**Exercise directions**.
The lines running from the one that contains "[4.50-5.40s]" to the end of the records below are what to reproduce, exactly and without pictures.

**Records provided**.
^^^^^^^^

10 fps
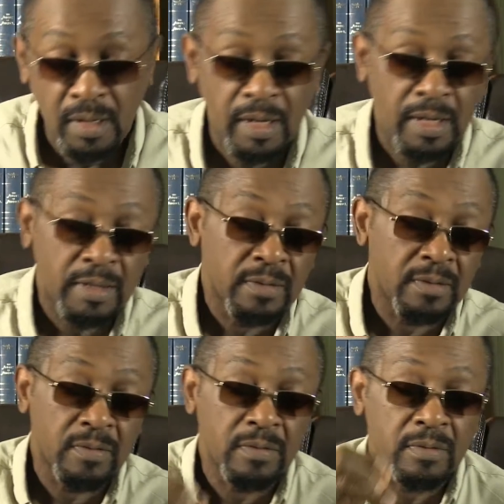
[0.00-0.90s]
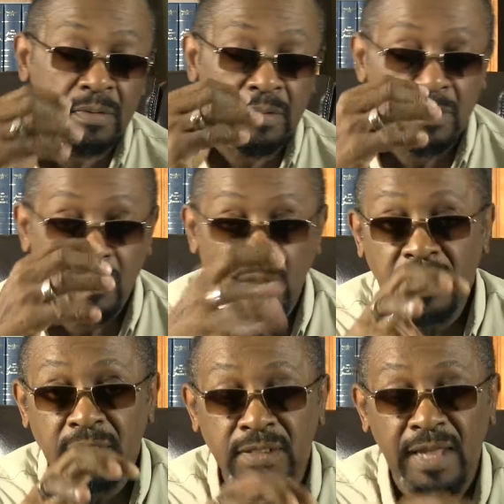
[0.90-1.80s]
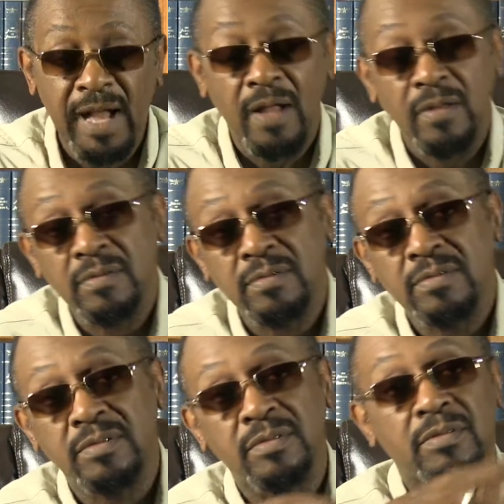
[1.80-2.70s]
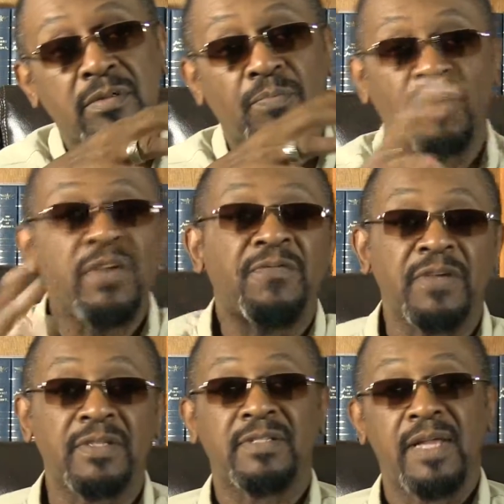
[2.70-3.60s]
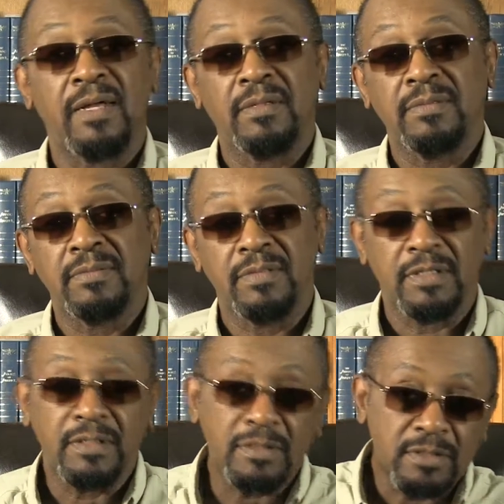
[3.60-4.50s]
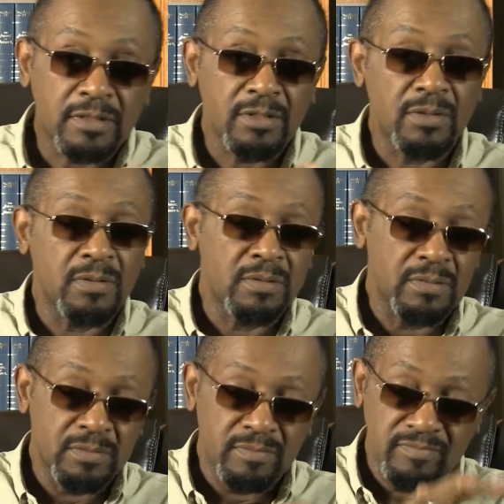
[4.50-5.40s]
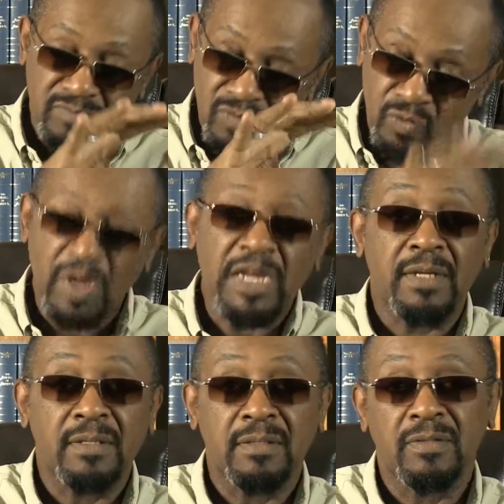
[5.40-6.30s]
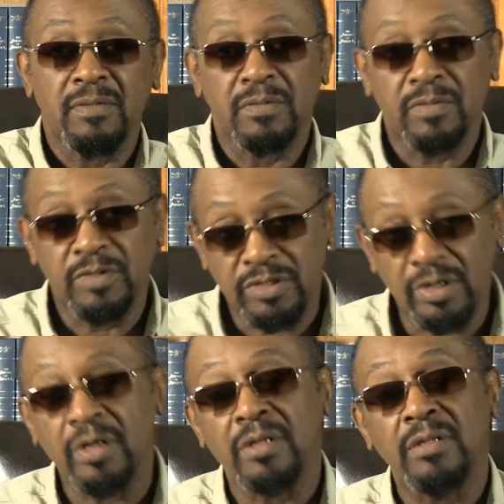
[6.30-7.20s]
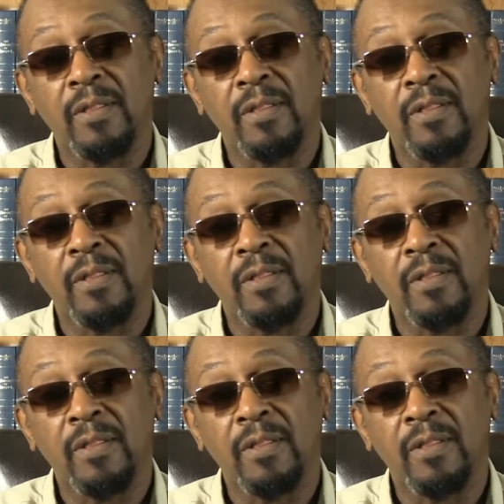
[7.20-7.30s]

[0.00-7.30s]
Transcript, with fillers: and reconcile. The prefix now is to re, return.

^^^^^^^^

**Solution for this task**.
[4.50-5.40s]
[5.40-6.30s]
[6.30-7.20s]
[7.20-7.30s]

[0.00-7.30s]
Transcript, with fillers: and reconcile. The prefix now is to re, return.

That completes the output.